The team of researchers led by Slack and Diard therefore extended its previous two-pronged approach with a third component known as bacteriophages (or simply phages). These are viruses that specifically infect and kill bacteria.
However, the bacteria can make changes to themselves in order to evade the danger posed by these viruses. The phages attack the bacteria by docking to the protective layer, and the bacteria seek to prevent this by undergoing a sort of rapid evolution in which this layer is disposed of. Rapid in this case means that, since the bacteria are so numerous and multiply so quickly, they need fewer than 24 hours to adapt.
“This is essentially a resistance mechanism that the bacteria deploy against the phages,” says Slack. “We use this mechanism to our advantage: the antibodies formed by the oral vaccination are effective against K1 bacteria that no longer have their protective coating.”
Most young animals protected
The project involved searching for effective strains of phages. Scientists generally find phages in places that are home to lots of bacteria: nutrient-rich bodies of water, the intestinal flora or, very often, waste water and waste water treatment plants. When it comes to the phages used in this study, the researchers from the Biozentrum in Basel found what they were looking for in waste water samples from the treatment plant of the Lucerne conurbation. From such a sample, their lab work successfully isolated several phages that are particularly effective at attacking the bacterium E. coli K1.
In experiments with pregnant mice, which the researchers had previously infected with pathogenic E. coli K1, they were able to demonstrate the effectiveness of their triple-pronged treatment. The researchers first gave the mice phages that forced the bacteria to cast off their protective shell. Second, they administered an oral vaccination that produced antibodies in the intestine in order to weaken the bacteria. Third, they gave them a harmless probiotic bacterium that could compete against the weakened bacteria and occupy their ecological niche in the intestine.
In a control experiment in which the researchers did not treat the mothers, E. coli K1 was transmitted to 83% of young animals at birth. By contrast, the triple-pronged treatment significantly reduced the level of E. coli K1 in the mothers’ intestines, such that the pathogen was only transmitted to 23% of the young animals. The remaining offspring were protected.
Works even when antibiotics fail
The researchers are now keen to continue with their approach in order to develop a treatment for humans. In a world in which effective antibiotics are becoming increasingly scarce, we need new therapeutic approaches, says Slack. “Bacteria such as E. coli K1 are difficult to tackle. Our approach is potentially the only one that can be used to fight this pathogen and others without antibiotics.”

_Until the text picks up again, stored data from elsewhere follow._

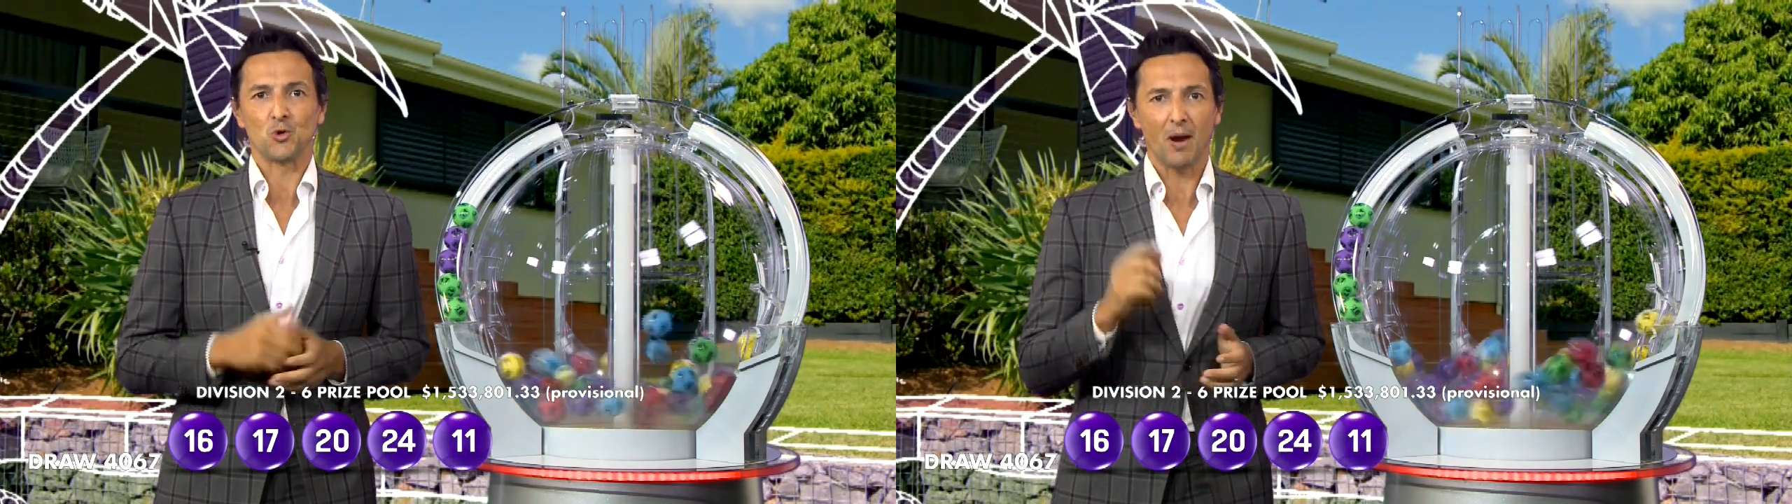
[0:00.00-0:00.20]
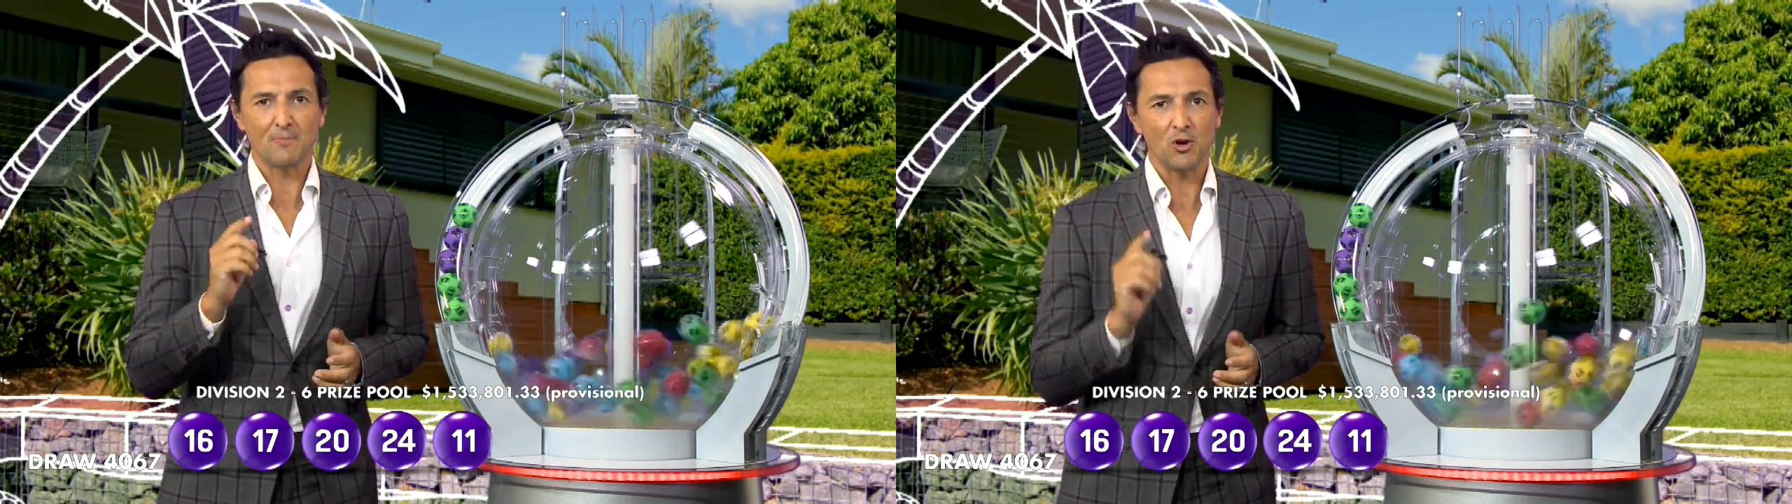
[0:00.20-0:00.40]

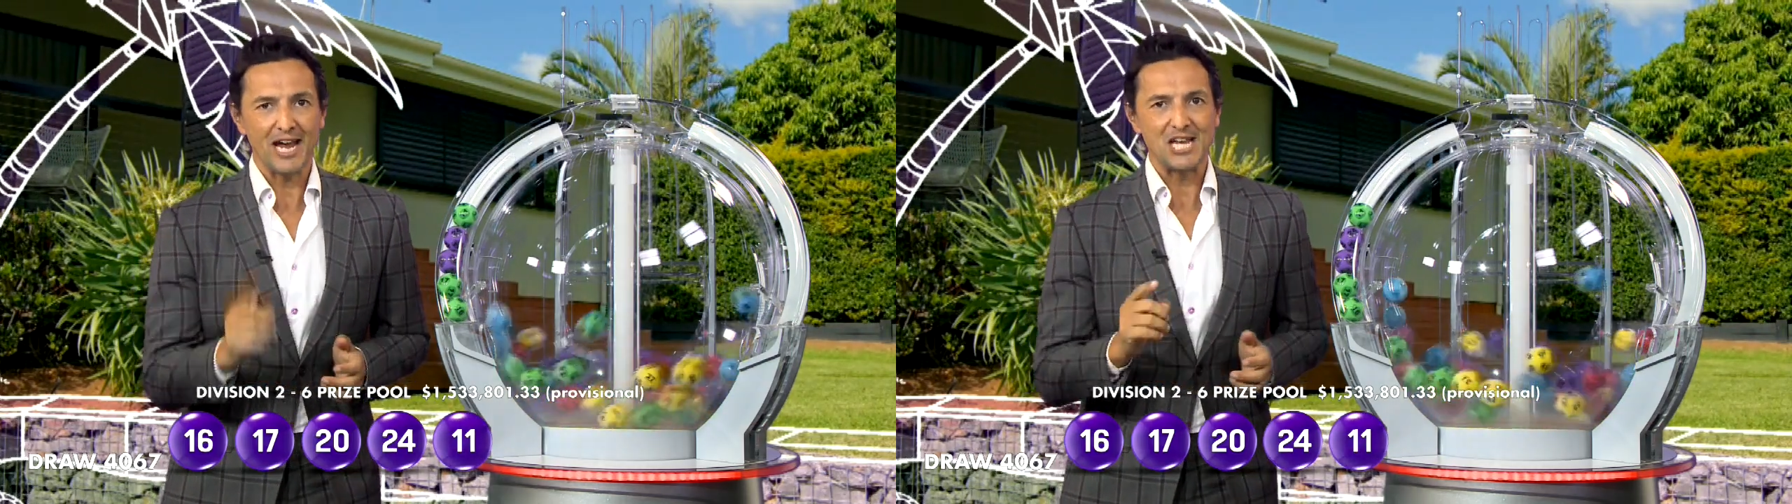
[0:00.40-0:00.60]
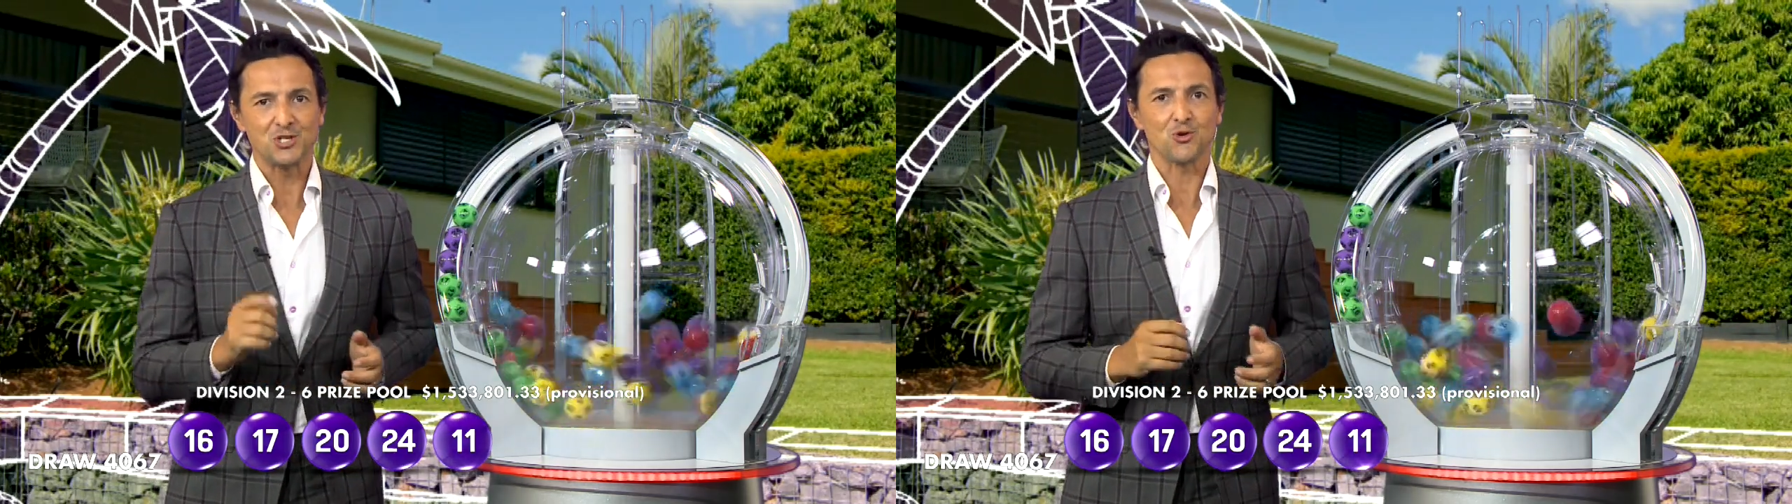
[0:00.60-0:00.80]
Grab your
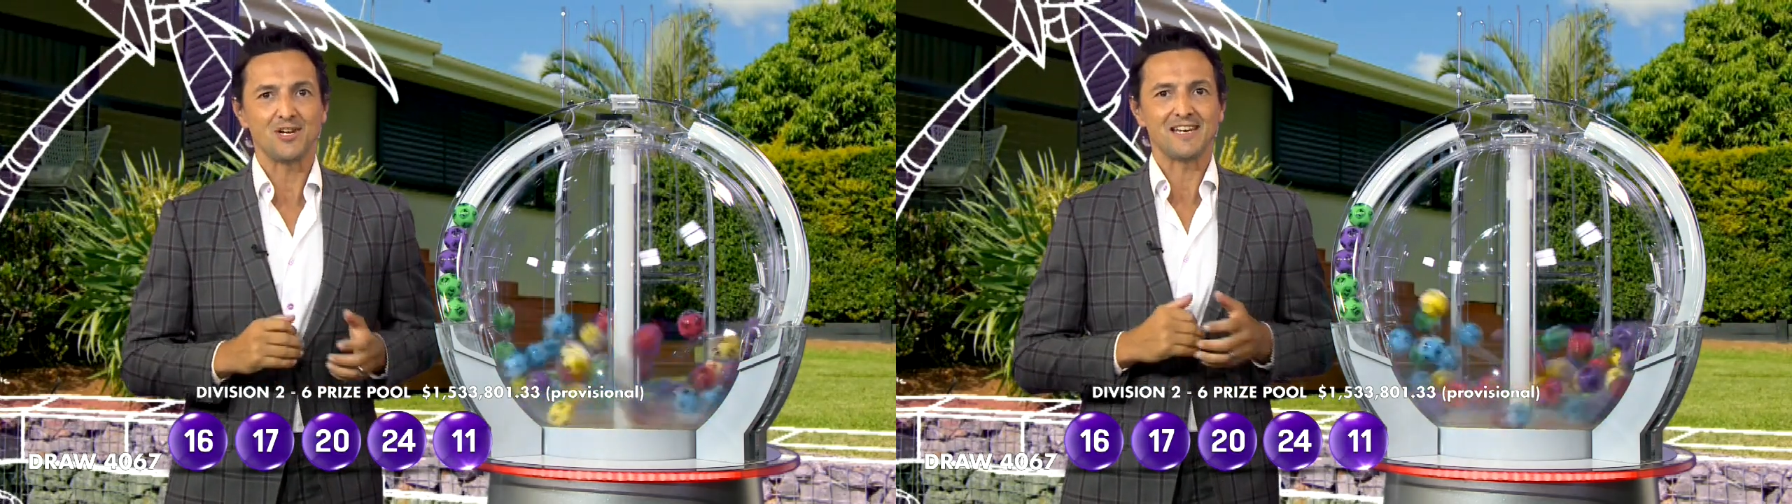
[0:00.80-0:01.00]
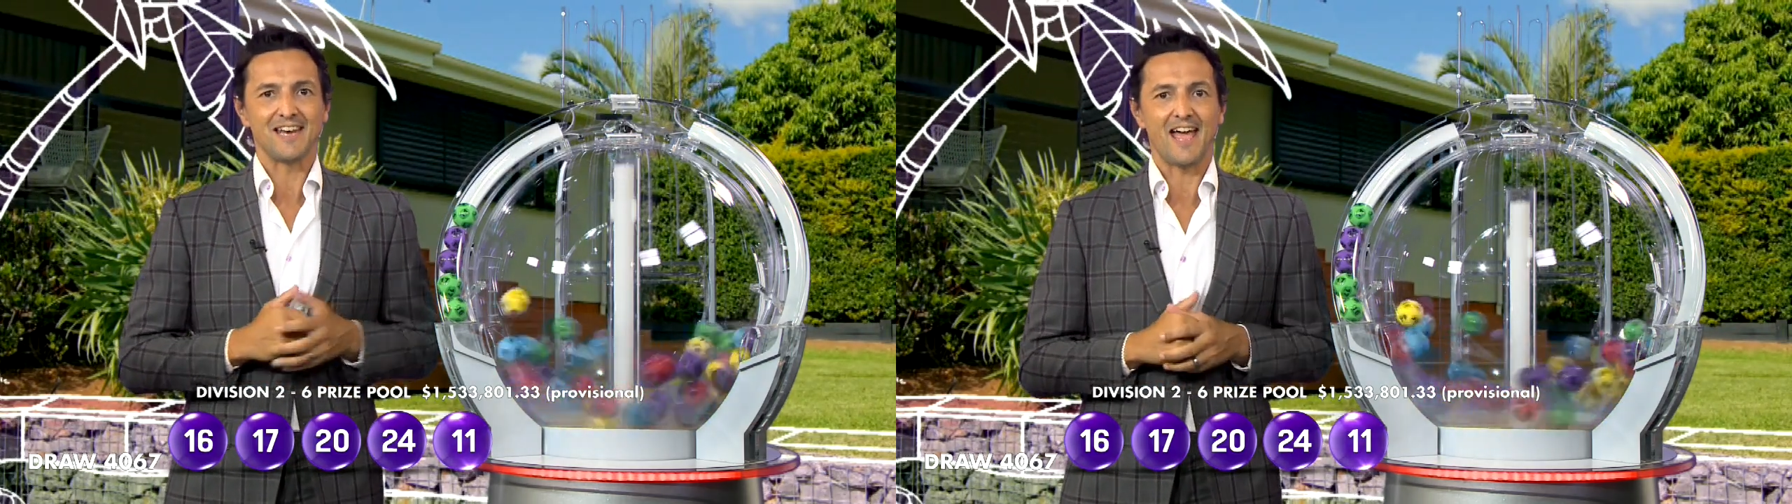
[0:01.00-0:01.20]

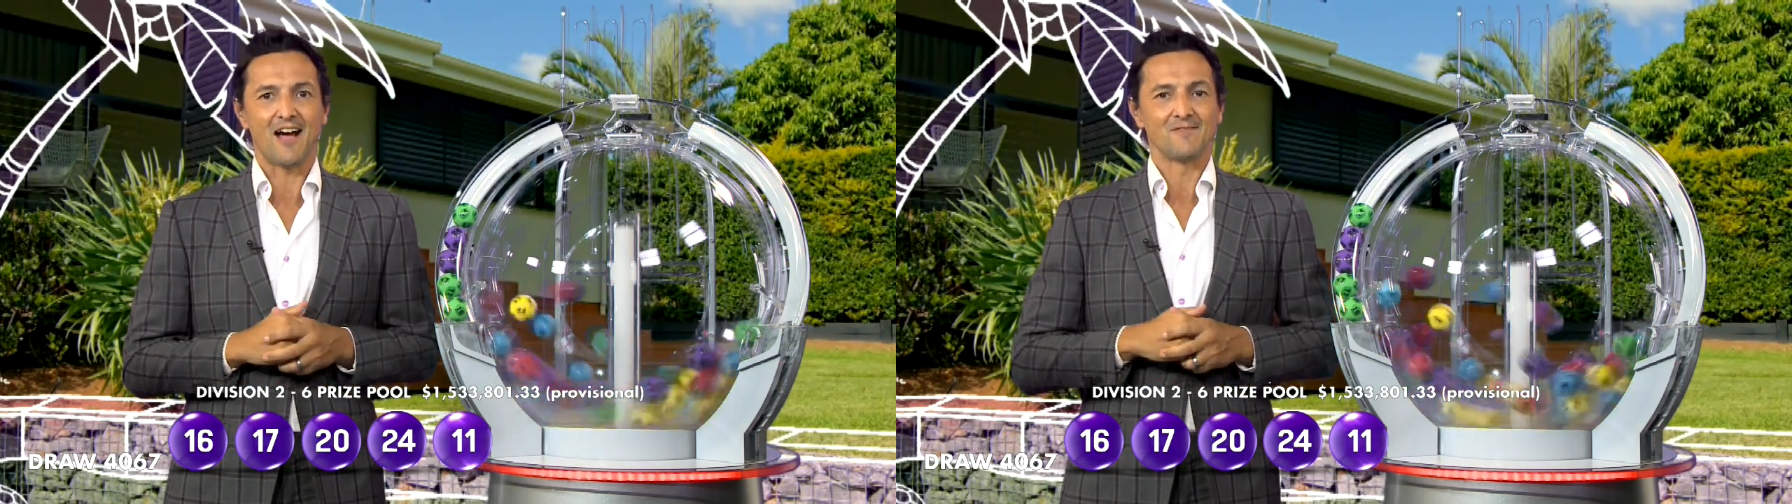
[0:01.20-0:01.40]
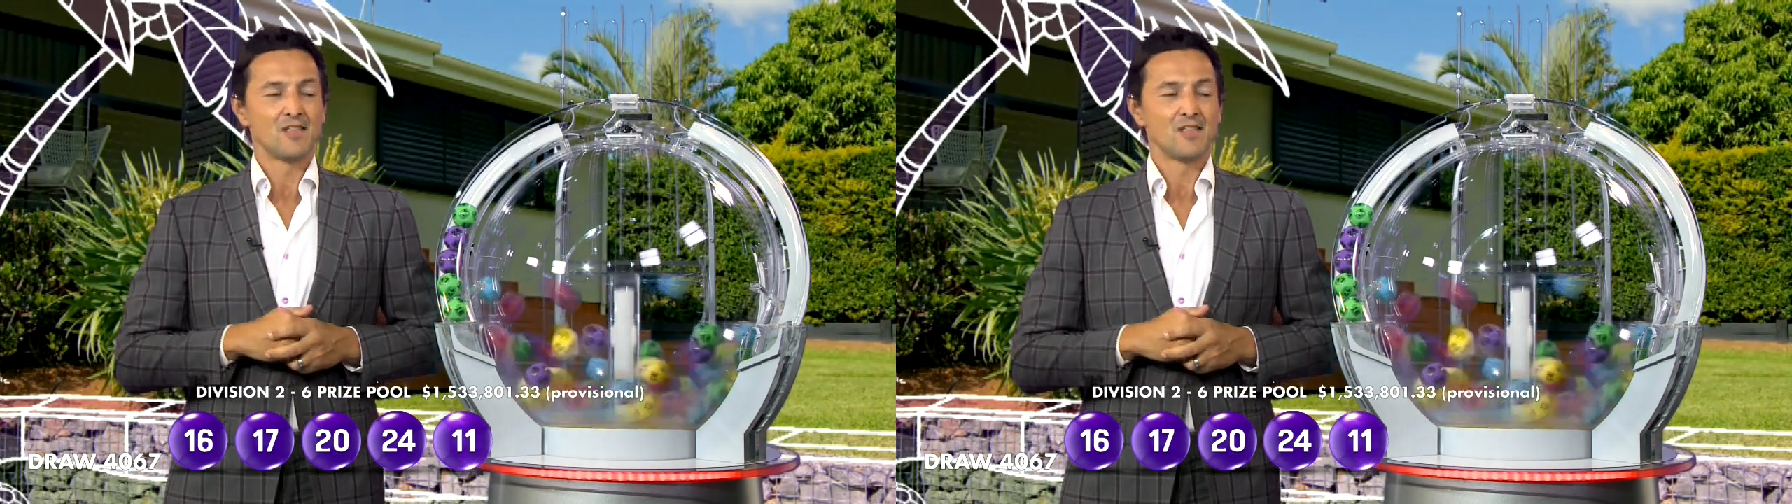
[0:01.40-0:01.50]
entry now.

Not only can E. coli K1 cause cases of meningitis in newborns, which today must be treated with antibiotics in a race against time. It is also one of the most frequent causes of cystitis and pyelitis – infections that can also lead to serious cases of sepsis.

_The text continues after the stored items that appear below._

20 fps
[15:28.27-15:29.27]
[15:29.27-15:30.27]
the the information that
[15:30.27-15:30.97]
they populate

The ETH professor doesn’t perceive any major obstacles to developing an effective treatment for humans: “Oral vaccinations, probiotics and even phages are all already used in medicine,” she says. It will also be possible, she adds, to pack all three components into a single capsule that people can simply swallow.
Moreover, the scientists are planning projects in which they want to use the same approach to tackle bacteria other than E. coli K1, including multi-resistant pathogens, against which many antibiotics are no longer effective.